En effet, depuis quelques années, Audrey est une habituée des anthologies, sélectionnée ou récompensée dans pas mal de concours de nouvelles du genre. Ces exercices répétitifs ont eu le double avantage de la faire remarquer par les maisons d’éditions de renom du milieu, et de lui donner un répertoire de courtes histoires relativement fourni, lui permettant l’extravagance d’éditer un recueil de ses nouvelles qui lui tiennent à cœur et que nous, lecteurs, n’avons pas eu la chance de croiser au détour d’un sommaire.

Voici donc « Ellipses », anthologie auto-éditée. Ce recueil contient une œuvre relativement connue : « Citoyen + » que d’autres ont déjà chroniqué avec talent et sagacité, aussi passerai-je dessus de manière totalement éhontée pour me concentrer sur les sept autres nouvelles. L’ensemble de ces écrits choisis par l’auteure forme un panorama de ses goûts mais montre aussi l’évolution de ses prises de position lors de son évolution littéraire.

« Les reines de cyanira » est une nouvelle à la limite du space opéra et de la fantasy. Nous y apprenons que les humains ont colonisé la galaxie et laissé les colons libres d’organiser le système sur chaque nouvelle planète. Les personnages que nous suivons sont donc relativement semblables à nous et l’héroïne est reine de son royaume féodal. Jeune reine d’ailleurs. L’histoire commence peu de temps après son intronisation et nous permet de découvrir en même temps qu’elle, les joies de la régence, pour le meilleur et le pire. Sur fond de problèmes d’éthique, de culpabilisation, de position vis-à-vis de son royaume et de ses sujets, Audrey nous place un personnage terriblement empathique qui nous implique dans ses problèmes et nous propose des solutions qui ne sont pas forcément les bonnes. A nous, lecteurs, de voir si nous aurions fait pareil et s’il existe une bonne conduite dans les imbroglios politiques.

« Tu t’en souviendras ? » est une histoire d’amour à la Caïn et Abel. Le personnage principal est une femme, au passé plus que trouble et à l’identité inconnue. La nouvelle est écrite à la première personne et à aucun moment nous n’aurons son nom. Seuls nous seront donnés Bird et Chardo qui sont des caïds d’une ville décrépie qui sert de décor à l’intrigue et Vicky, l’alter-ego de « l’héroïne », Après un coup foiré, notre personnage doit fuir la ville, et dans sa fuite, elle tombera sur Vicky, gamine abandonnée dans des ruines. Alors qu’elle s’était forgé une vie selon l’adage « mieux vaut être seule que mal accompagnée », la femme mystère prendra sous son aile Vicky et lui apportera, sinon un amour maternel, un exemple féminin. Qui sait quelles aventures elles vivront encore et comment leur relation évoluera.

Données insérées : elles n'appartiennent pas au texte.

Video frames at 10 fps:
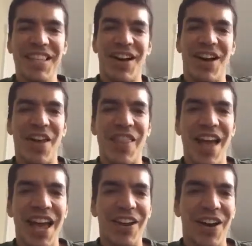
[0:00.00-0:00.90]
on
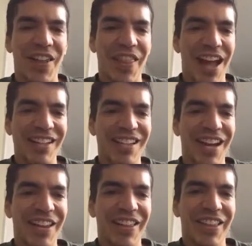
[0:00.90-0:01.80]
that
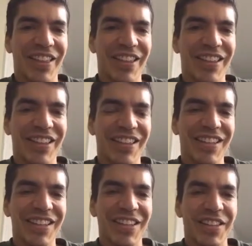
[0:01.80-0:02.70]
side of the
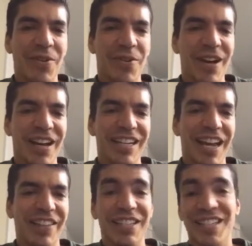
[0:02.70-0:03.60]
coin,
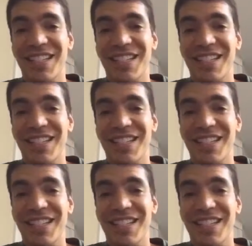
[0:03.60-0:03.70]
at least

« Les questions que l’on se pose » nous propulse dans les méandres des réflexions d’une machine informatique et de son évolution quand son utilisation, initialement destinée à de la recherche purement théorique, est dévoyée pour servir les intentions d’un gouvernement totalitaire.

« Dolores » nous présente Christine, scientifique et ingénieure qui a subi il y a peu une tragédie familiale. Elle met donc au point une puce neurale qui permet de transférer les sensations de douleurs que l’on peut ressentir à une autre personne consentante. Son idée devient commerciale sous l’impulsion de son amie et collègue Anna, mais comme souvent, les inventions altruistes sont souvent détournées de leur utilisation initiale par l’appât du profit.

« Icône » est une nouvelle qui pose la question de l’esthétisme, de la recherche du beau par le point de vue d’un photographe. Jusqu’où sommes-nous prêt à aller pour plaire, jusqu’à ne plus être nous-mêmes ?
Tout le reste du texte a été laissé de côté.